Task prompt: Retype the data below without altering anything.

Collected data
===============
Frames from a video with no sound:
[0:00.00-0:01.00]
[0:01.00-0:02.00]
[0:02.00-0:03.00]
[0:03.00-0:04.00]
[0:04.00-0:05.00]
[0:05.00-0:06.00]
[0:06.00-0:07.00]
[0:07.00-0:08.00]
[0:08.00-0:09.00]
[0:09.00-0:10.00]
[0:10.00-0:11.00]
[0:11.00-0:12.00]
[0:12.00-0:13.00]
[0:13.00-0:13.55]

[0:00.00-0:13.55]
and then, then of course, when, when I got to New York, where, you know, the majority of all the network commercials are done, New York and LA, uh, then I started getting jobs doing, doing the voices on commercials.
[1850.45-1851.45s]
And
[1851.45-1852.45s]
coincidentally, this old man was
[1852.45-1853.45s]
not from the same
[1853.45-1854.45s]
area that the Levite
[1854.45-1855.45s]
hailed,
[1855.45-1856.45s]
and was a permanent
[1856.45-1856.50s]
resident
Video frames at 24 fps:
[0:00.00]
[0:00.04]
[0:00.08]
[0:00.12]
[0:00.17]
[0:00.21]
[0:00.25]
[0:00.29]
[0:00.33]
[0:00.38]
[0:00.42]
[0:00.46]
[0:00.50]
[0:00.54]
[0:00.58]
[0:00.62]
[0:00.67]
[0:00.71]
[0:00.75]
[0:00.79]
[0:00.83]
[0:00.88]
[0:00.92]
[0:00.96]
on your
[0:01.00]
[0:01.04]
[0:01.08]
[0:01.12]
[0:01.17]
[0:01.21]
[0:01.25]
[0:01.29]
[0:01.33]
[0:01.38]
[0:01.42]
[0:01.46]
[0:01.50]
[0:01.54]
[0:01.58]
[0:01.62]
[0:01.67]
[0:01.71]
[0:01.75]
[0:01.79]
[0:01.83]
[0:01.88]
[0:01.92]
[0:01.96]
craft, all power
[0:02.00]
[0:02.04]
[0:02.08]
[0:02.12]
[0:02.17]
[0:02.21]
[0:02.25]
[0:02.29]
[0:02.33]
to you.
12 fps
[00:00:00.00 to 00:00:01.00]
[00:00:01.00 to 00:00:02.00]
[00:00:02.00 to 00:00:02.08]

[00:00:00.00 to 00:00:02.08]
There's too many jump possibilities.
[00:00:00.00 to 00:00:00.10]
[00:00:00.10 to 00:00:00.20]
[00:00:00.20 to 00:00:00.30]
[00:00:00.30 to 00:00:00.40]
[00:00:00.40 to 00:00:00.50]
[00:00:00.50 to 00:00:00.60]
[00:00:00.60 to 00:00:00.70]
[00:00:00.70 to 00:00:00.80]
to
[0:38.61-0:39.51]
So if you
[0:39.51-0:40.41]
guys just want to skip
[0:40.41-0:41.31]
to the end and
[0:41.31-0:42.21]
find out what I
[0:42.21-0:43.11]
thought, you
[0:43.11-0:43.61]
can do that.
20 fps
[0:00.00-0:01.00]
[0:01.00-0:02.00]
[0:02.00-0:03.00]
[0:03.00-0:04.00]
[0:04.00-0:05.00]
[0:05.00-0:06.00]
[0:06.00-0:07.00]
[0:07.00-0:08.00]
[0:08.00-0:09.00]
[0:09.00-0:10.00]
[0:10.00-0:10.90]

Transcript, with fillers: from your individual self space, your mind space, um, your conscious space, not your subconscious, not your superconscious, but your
===============
Answer section:
Frames from a video with no sound:
[0:00.00-0:01.00]
[0:01.00-0:02.00]
[0:02.00-0:03.00]
[0:03.00-0:04.00]
[0:04.00-0:05.00]
[0:05.00-0:06.00]
[0:06.00-0:07.00]
[0:07.00-0:08.00]
[0:08.00-0:09.00]
[0:09.00-0:10.00]
[0:10.00-0:11.00]
[0:11.00-0:12.00]
[0:12.00-0:13.00]
[0:13.00-0:13.55]

[0:00.00-0:13.55]
and then, then of course, when, when I got to New York, where, you know, the majority of all the network commercials are done, New York and LA, uh, then I started getting jobs doing, doing the voices on commercials.
[1850.45-1851.45s]
And
[1851.45-1852.45s]
coincidentally, this old man was
[1852.45-1853.45s]
not from the same
[1853.45-1854.45s]
area that the Levite
[1854.45-1855.45s]
hailed,
[1855.45-1856.45s]
and was a permanent
[1856.45-1856.50s]
resident
Video frames at 24 fps:
[0:00.00]
[0:00.04]
[0:00.08]
[0:00.12]
[0:00.17]
[0:00.21]
[0:00.25]
[0:00.29]
[0:00.33]
[0:00.38]
[0:00.42]
[0:00.46]
[0:00.50]
[0:00.54]
[0:00.58]
[0:00.62]
[0:00.67]
[0:00.71]
[0:00.75]
[0:00.79]
[0:00.83]
[0:00.88]
[0:00.92]
[0:00.96]
on your
[0:01.00]
[0:01.04]
[0:01.08]
[0:01.12]
[0:01.17]
[0:01.21]
[0:01.25]
[0:01.29]
[0:01.33]
[0:01.38]
[0:01.42]
[0:01.46]
[0:01.50]
[0:01.54]
[0:01.58]
[0:01.62]
[0:01.67]
[0:01.71]
[0:01.75]
[0:01.79]
[0:01.83]
[0:01.88]
[0:01.92]
[0:01.96]
craft, all power
[0:02.00]
[0:02.04]
[0:02.08]
[0:02.12]
[0:02.17]
[0:02.21]
[0:02.25]
[0:02.29]
[0:02.33]
to you.
12 fps
[00:00:00.00 to 00:00:01.00]
[00:00:01.00 to 00:00:02.00]
[00:00:02.00 to 00:00:02.08]

[00:00:00.00 to 00:00:02.08]
There's too many jump possibilities.
[00:00:00.00 to 00:00:00.10]
[00:00:00.10 to 00:00:00.20]
[00:00:00.20 to 00:00:00.30]
[00:00:00.30 to 00:00:00.40]
[00:00:00.40 to 00:00:00.50]
[00:00:00.50 to 00:00:00.60]
[00:00:00.60 to 00:00:00.70]
[00:00:00.70 to 00:00:00.80]
to
[0:38.61-0:39.51]
So if you
[0:39.51-0:40.41]
guys just want to skip
[0:40.41-0:41.31]
to the end and
[0:41.31-0:42.21]
find out what I
[0:42.21-0:43.11]
thought, you
[0:43.11-0:43.61]
can do that.
20 fps
[0:00.00-0:01.00]
[0:01.00-0:02.00]
[0:02.00-0:03.00]
[0:03.00-0:04.00]
[0:04.00-0:05.00]
[0:05.00-0:06.00]
[0:06.00-0:07.00]
[0:07.00-0:08.00]
[0:08.00-0:09.00]
[0:09.00-0:10.00]
[0:10.00-0:10.90]

Transcript, with fillers: from your individual self space, your mind space, um, your conscious space, not your subconscious, not your superconscious, but your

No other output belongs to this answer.